The probability that a sequence of $M$ random letters contains a sub-sequence of $K$ letters

combinatoricsprobability

The alphabet is supposed to have $n$ characters (usually $n=26$, though in my case $n=256$ or $256^2$ or $256^4$).

Example:

Here $n=2$ and the alphabet consists of two letters A and B. The prespecified sub-sequence is ABB (so $K=3$). The sequence contains $M=4$ letters. The $M^n$ possibilities for the sequence are:

AAAA, AAAB, AABA, AABB, ABAA, ABAB, ABBA, ABBB, BAAA, BAAB, BABA, BABB, BBAA, BBAB, BBBA, and BBBB.

The sub-sequence ABB appears (highlighted in bold) 4 times out of 16, and in each of these four cases, it appears only once within the sequence. So the answer is 1/4 in this case. Note that for the sub-sequence AAA, the answer would be 3/16.

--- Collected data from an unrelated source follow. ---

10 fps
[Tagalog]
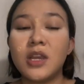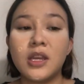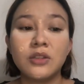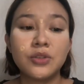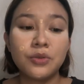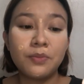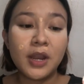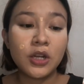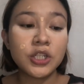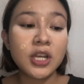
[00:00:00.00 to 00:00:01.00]
yan. So,
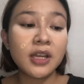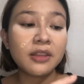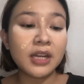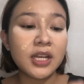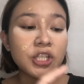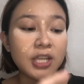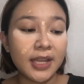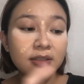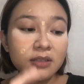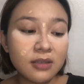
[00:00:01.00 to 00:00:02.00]
meron siyang three
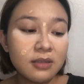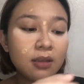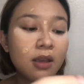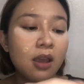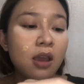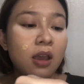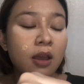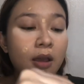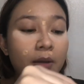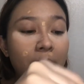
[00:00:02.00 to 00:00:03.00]
shades.
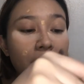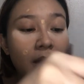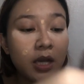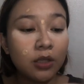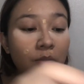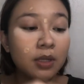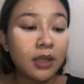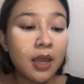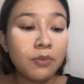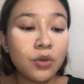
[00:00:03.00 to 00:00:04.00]
But, what
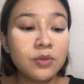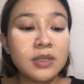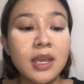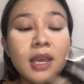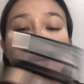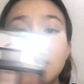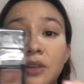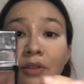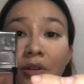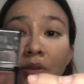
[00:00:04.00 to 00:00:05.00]
I'm using is the
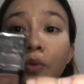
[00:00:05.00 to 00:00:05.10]
third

In my case, $M$ is large (say, $10^7$) and $K$ is small (say $K=300$.) Both the sequence and sub-sequence are random in my case.

Best Answer

As far as I know, you can compute the complement probability (i.e. the probability of the sub-sequence not appearing in the sequence) using the Goulden-Jackson cluster method. The original paper is this one, but you may be able to find more practical explanations online.